It is preferable to use a thermosetting acrylic resin. The thermosetting acrylic resin is obtained by crosslinking at least one acrylic monomer or a copolymer obtained by polymerizing an acrylic monomer and a styrene monomer with a melamine compound or an isocyanate compound. Is. Examples of acrylic monomers include alkyl methacrylates such as methyl methacrylate, butyl methacrylate, octyl methacrylate, and stearyl methacrylate; ethyl acrylate, propyl acrylate, butyl acrylate, octyl acrylate, etc. Acrylic acid alkyl esters; acrylonitrile, acrylamide; or amino group-containing vinyl monomers such as methacrylic acid dimethylaminoethyl ester, methacrylic acid diethylaminoethyl ester, acrylic acid dimethylaminoethyl ester, dimethylaminopropylmethacrylic acid amide, etc. In addition, styrene, α-methylstyrene, vinyltoluene, p-ethylstyrene and the like can be used as the styrene-based monomer.

In the present invention, the thermosetting resin as described above is used in an amount of 0.5 to 10% by weight, preferably 1 to 5% by weight, more preferably 2 to 3% by weight, based on the carrier core particles. Cover the carrier. If it is less than 0.5% by weight, the core material cannot be uniformly coated and the environmental resistance is deteriorated. If it is more than 10% by weight, the particle size becomes too large and the image quality deteriorates. This is because it occurs.

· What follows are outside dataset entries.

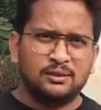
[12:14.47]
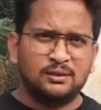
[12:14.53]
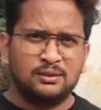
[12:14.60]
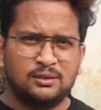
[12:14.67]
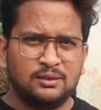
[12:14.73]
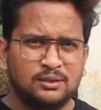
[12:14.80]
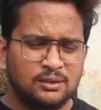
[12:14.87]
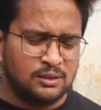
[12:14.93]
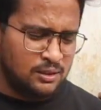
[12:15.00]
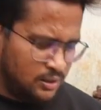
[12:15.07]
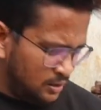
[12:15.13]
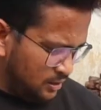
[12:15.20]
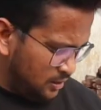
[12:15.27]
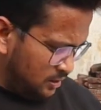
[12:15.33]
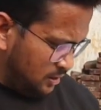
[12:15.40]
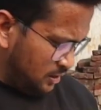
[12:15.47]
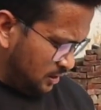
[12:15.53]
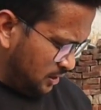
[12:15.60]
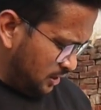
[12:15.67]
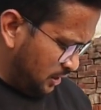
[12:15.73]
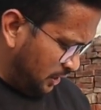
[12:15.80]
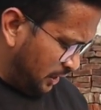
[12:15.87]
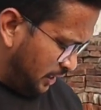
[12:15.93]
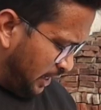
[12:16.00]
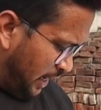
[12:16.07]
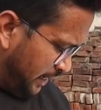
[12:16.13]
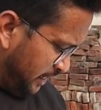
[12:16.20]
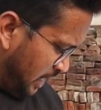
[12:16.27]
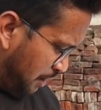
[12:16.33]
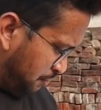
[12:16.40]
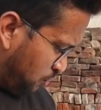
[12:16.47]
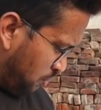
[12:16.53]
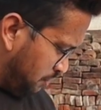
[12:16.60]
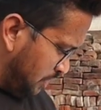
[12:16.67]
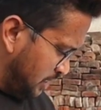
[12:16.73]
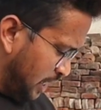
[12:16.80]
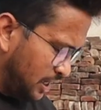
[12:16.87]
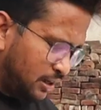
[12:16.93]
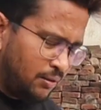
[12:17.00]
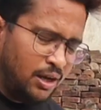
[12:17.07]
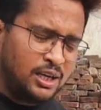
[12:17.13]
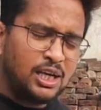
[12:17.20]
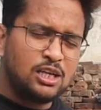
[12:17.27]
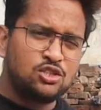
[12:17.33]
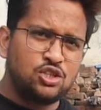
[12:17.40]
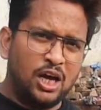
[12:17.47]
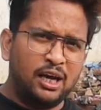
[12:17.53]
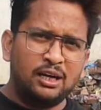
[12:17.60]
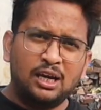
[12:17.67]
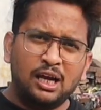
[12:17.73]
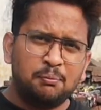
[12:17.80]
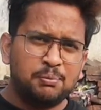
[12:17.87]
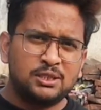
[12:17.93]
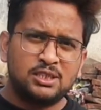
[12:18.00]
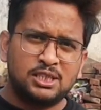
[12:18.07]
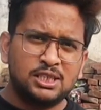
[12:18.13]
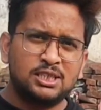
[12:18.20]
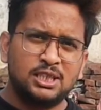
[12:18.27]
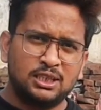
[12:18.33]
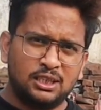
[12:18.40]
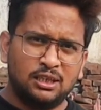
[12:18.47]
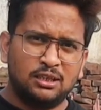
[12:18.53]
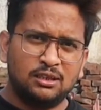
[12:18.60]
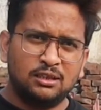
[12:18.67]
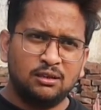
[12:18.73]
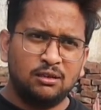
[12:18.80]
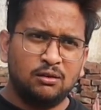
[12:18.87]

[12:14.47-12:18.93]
क्या प्राइस में गाड़ी मिल जाने वाली है गाड़ी आपको मिल जाने वाली है चार लाख पच्चीस हजार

The outermost shell layer of the carrier-covered thermosetting resin layer contains a surface-treated conductive filler. When the conductive filler is contained in the entire carrier coating layer, the resistance of the carrier becomes low and the carrier is likely to adhere to the photoreceptor. By containing a conductive filler in the outermost shell layer, the problem of carrier charge accumulation can be solved without lowering the resistance of the carrier itself. The conductive filler has an electric resistance (specific resistance) of 1
It is possible to use a filler having a density of 0 ¹⁰ Ω · cm or less, such as magnetic powder (ferrite, magnetite), Ni.
O, CrO ₂ , MnO ₂ , conductive ZnO, conductive carbon black and the like can be used. In particular, it is desirable to use ferrite as a conductive filler in a carrier for negatively chargeable toner in terms of its chargeability.

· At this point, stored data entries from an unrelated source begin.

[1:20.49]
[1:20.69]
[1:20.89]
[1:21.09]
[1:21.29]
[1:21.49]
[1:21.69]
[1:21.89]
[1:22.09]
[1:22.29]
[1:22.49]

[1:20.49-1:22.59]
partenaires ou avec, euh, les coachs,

The conductive filler is surface-treated. The filler-containing carrier is in a state where the filler on the carrier surface is easily released or detached due to mechanical stress during crushing of the coating resin after the thermosetting treatment. By subjecting the conductive filler to the surface treatment in advance according to the present invention, the hydrophobic property or the binding property with the coating resin is improved, so that the filler is fixed without being detached from the carrier surface.
In this way, by reducing the release of filler,
Less damage to the photoconductor and longer life. In particular, with a full-color image, an image without color turbidity can be obtained without impairing the color tone of the toner. Further, in the resin solution at the time of resin coating, since the aggregation of the fillers is prevented,
Alternatively, since the compatibility of the filler with the binder resin and the solvent is improved, the dispersibility is improved, and the filler can be uniformly present on the carrier surface. In this way, since the filler is evenly distributed on the carrier surface, water resistance,
It becomes excellent in environmental resistance, the toner is developed uniformly, and an image with good texture can be obtained.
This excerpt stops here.